Hairy Leukoplakia (HL)
  • Caused by the Epstein Barr Virus.
  • Presents as an asymptomatic, corrugated or “hairy” looking white lesion on the lateral aspects of the tongue.
  • In contrast to thrush, the lesion can't be scraped off.
  • Is more common in people with lower CD4 counts.
  • The presence of HL is indicative of a weakened immune system.
  • Past studies indicate that people with HL have a higher probability of progressing to an AIDS diagnosis when compared to people without HL.
  • HL can be diagnosed by an experienced clinician simply by appearance but a definitive diagnosis should be done with biopsy.
  • HL has been proven to improve in those patients taking acyclovir for a herpes outbreak but typically does not require treatment.

Bacterial Lesions

Periodontal Disease
Periodontal disease is a chronic inflammatory process, bacterial in nature, affecting the tissue and bone structures supporting the teeth. While periodontal disease can occur in anyone, regardless of HIV status, two particularly damaging types are unique to people with weakened immune systems.
  • Necrotizing Ulcerative Periodontitis (NUP) – This periodontal disease is considered a marker for severe immune system compromise. Formally known as HIV periodontal disease, NUP is characterized by severe pain and bleeding with rapid and significant bone and tissue loss. Also characteristic of this serious periodontal disease is premature tooth loss and a foul odor from the mouth. Left untreated, this periodontal condition can cause systemic symptoms as well. Treatment includes debridement of the dead and infected tissue by a dental professional using a solution known as chlorhexidine gluconate. Oral antibiotics are also indicated. Finally, pain control is an important key. Without adequate pain control, the person will not be able to eat, meaning their nutritional status will not be conducive to proper healing.

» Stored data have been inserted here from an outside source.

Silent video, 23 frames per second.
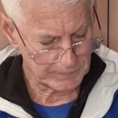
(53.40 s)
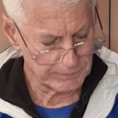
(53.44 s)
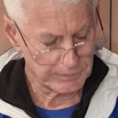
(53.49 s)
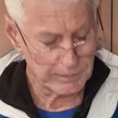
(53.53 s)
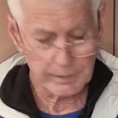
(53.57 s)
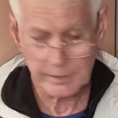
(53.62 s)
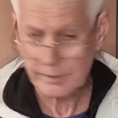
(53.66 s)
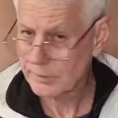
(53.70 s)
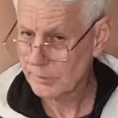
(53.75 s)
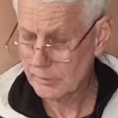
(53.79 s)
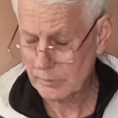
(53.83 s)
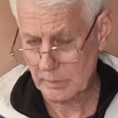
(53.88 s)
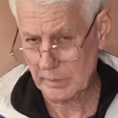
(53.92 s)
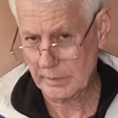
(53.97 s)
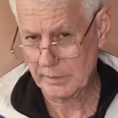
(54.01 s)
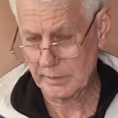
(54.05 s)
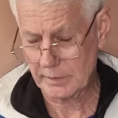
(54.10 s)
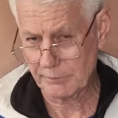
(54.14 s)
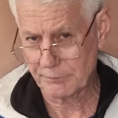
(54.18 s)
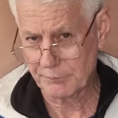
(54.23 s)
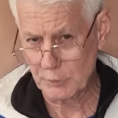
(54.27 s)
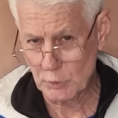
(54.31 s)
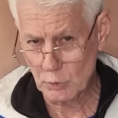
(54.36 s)
you know,
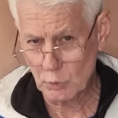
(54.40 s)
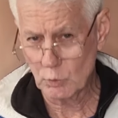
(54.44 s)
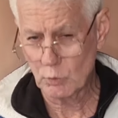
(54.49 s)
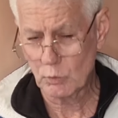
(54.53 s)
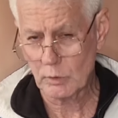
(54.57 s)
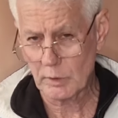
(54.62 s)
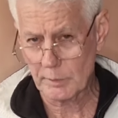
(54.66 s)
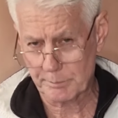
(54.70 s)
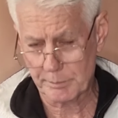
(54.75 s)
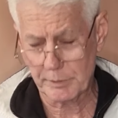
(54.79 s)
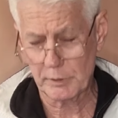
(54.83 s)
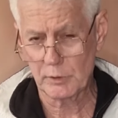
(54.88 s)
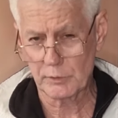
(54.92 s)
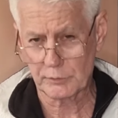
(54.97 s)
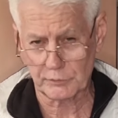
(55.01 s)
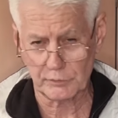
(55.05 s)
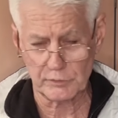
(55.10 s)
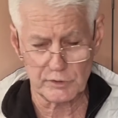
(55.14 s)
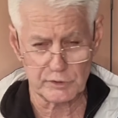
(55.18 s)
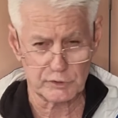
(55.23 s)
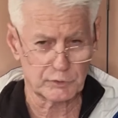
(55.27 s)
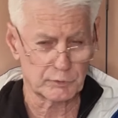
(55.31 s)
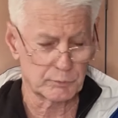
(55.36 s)
if you're a
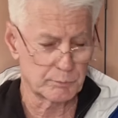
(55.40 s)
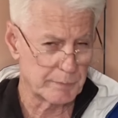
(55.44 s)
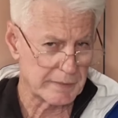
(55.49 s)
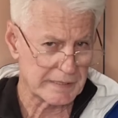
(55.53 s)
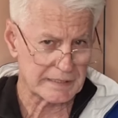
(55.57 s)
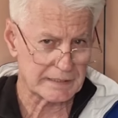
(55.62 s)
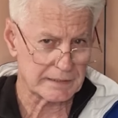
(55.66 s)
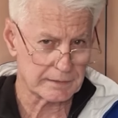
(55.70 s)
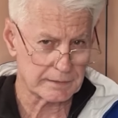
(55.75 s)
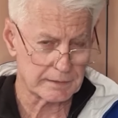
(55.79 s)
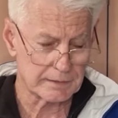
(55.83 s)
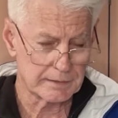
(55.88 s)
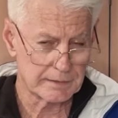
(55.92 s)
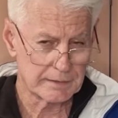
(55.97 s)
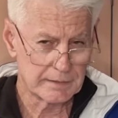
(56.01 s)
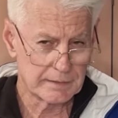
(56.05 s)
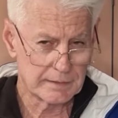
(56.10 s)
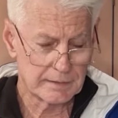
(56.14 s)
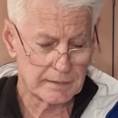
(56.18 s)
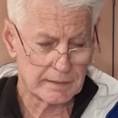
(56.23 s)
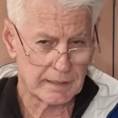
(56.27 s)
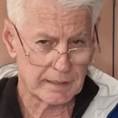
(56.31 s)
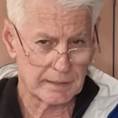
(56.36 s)
person that's been
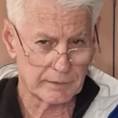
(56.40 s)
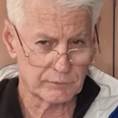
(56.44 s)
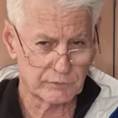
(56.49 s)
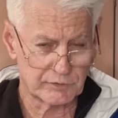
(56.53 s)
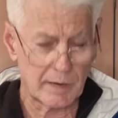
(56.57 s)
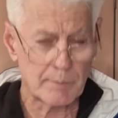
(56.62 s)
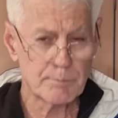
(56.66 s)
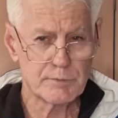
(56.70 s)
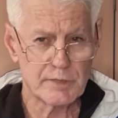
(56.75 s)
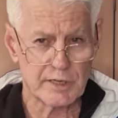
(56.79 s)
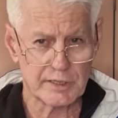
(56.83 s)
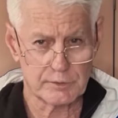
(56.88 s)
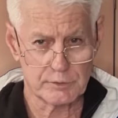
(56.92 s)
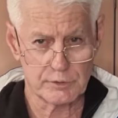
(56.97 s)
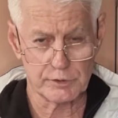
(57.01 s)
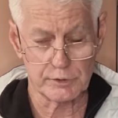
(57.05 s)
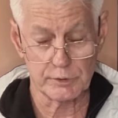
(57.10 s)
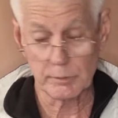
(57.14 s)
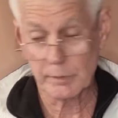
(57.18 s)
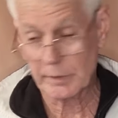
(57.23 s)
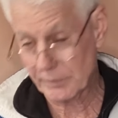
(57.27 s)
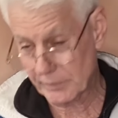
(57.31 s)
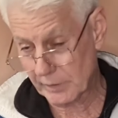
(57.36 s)
subject
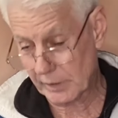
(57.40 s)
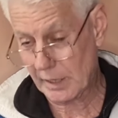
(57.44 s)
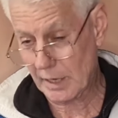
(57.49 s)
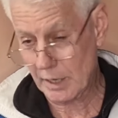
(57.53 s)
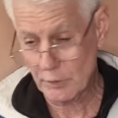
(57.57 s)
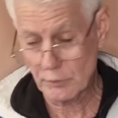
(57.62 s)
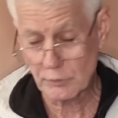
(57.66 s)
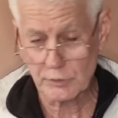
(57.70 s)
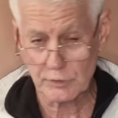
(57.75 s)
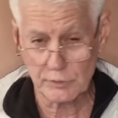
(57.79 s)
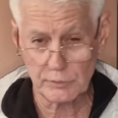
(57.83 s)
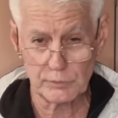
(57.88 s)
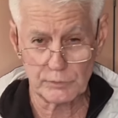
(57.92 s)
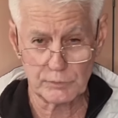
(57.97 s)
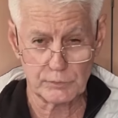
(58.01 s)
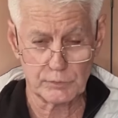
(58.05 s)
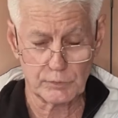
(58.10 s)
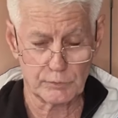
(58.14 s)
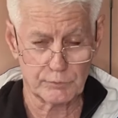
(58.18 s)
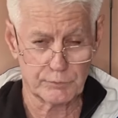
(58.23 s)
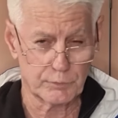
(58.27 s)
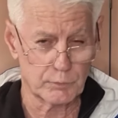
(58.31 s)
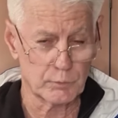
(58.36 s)
to, and the
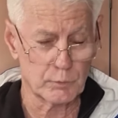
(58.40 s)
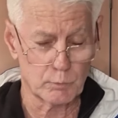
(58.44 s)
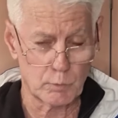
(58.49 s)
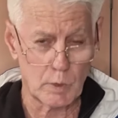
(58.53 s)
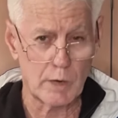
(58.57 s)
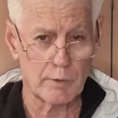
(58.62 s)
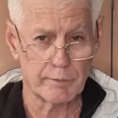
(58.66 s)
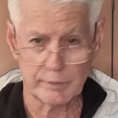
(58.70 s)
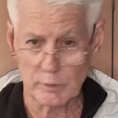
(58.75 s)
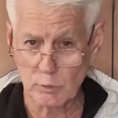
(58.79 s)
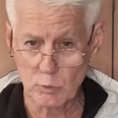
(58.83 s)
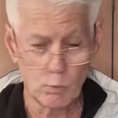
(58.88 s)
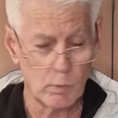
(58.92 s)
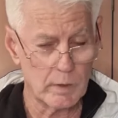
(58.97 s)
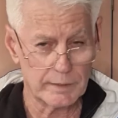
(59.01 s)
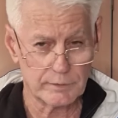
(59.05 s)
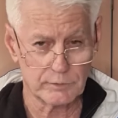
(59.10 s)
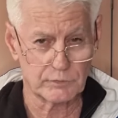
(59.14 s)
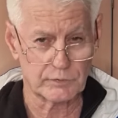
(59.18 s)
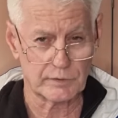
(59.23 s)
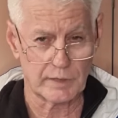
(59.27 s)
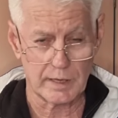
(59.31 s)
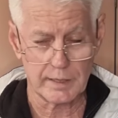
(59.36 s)
coaches for rowing
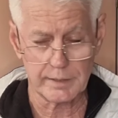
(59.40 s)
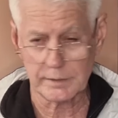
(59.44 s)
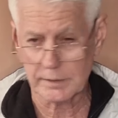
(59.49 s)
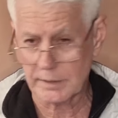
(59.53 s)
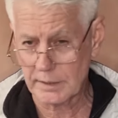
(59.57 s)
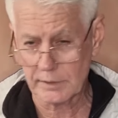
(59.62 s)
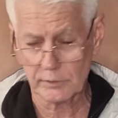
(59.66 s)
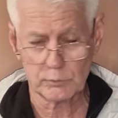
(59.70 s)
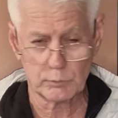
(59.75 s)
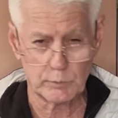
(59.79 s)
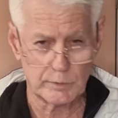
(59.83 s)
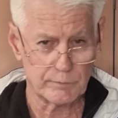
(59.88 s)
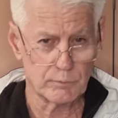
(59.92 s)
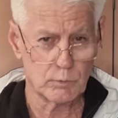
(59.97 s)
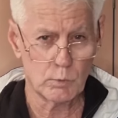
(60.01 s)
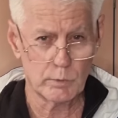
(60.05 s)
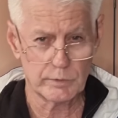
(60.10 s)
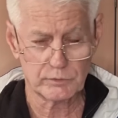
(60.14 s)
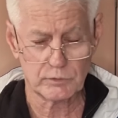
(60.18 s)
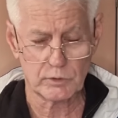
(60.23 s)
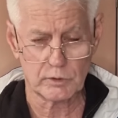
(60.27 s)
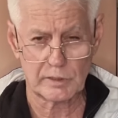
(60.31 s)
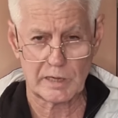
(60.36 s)
always say, yes, we've
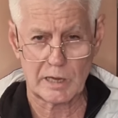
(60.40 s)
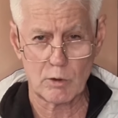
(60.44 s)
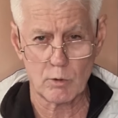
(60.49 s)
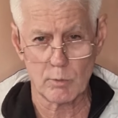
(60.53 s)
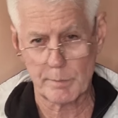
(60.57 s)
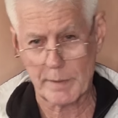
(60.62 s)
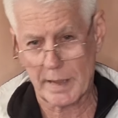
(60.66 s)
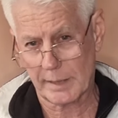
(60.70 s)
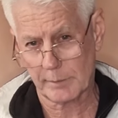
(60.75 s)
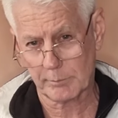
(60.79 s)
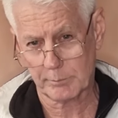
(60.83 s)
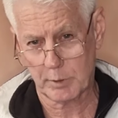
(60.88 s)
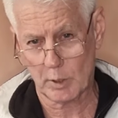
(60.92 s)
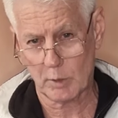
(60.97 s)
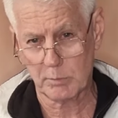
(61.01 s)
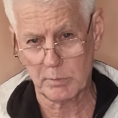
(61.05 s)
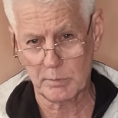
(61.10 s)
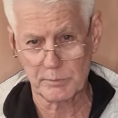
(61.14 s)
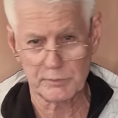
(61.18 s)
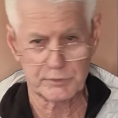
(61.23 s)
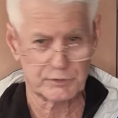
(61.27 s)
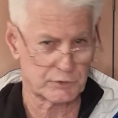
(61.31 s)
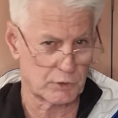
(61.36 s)
always got lower back
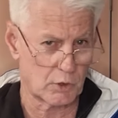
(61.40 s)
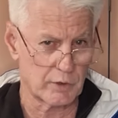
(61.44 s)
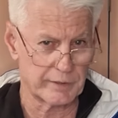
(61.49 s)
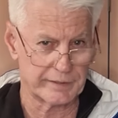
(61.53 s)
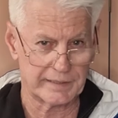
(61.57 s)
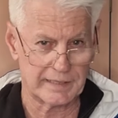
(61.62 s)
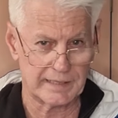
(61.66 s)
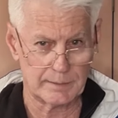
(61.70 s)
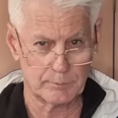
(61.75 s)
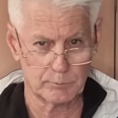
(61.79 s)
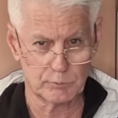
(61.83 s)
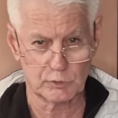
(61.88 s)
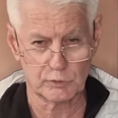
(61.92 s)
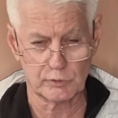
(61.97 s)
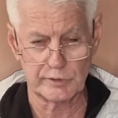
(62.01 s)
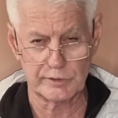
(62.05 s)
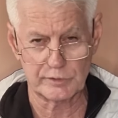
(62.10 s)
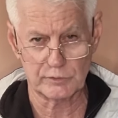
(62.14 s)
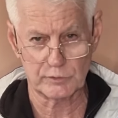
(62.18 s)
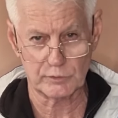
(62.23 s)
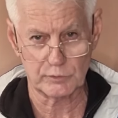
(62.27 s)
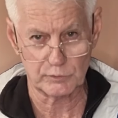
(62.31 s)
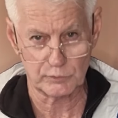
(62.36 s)
problems, tight
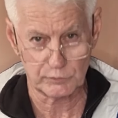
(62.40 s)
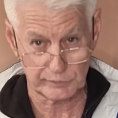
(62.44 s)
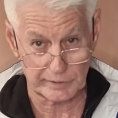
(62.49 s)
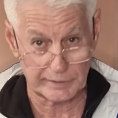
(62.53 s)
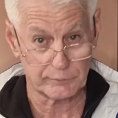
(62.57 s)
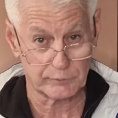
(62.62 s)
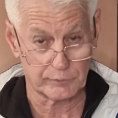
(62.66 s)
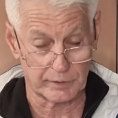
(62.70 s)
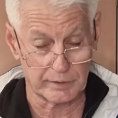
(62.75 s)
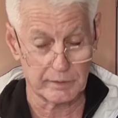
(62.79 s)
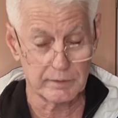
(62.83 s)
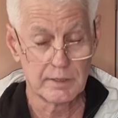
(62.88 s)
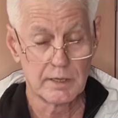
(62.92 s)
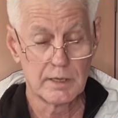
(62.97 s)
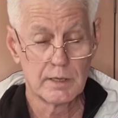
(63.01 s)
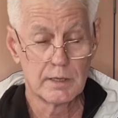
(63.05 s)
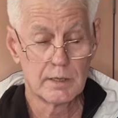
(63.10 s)
hamstrings, etc.,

  • Linear Gingival Erythema (LFE) – LFE is commonly called “red band gingivitis” because of its characteristic red band appearance. The red band appears along the gingival (gum) line and may be accompanied by bleeding and pain. While it can extend to all parts of the gum, it primarily affects the front or anterior portions. Some experts believe there is a connection between LFE and chronic candida infections. In fact, The American Academy of Periodontology considers LFE a gingival disease of fungal origin. However, antifungal medications are not the treatment. Instead, plaque debridement by a dentist and twice daily mouth rinses with chlorhexidine is the treatment of choice, along with oral antibiotics and better oral hygiene at home.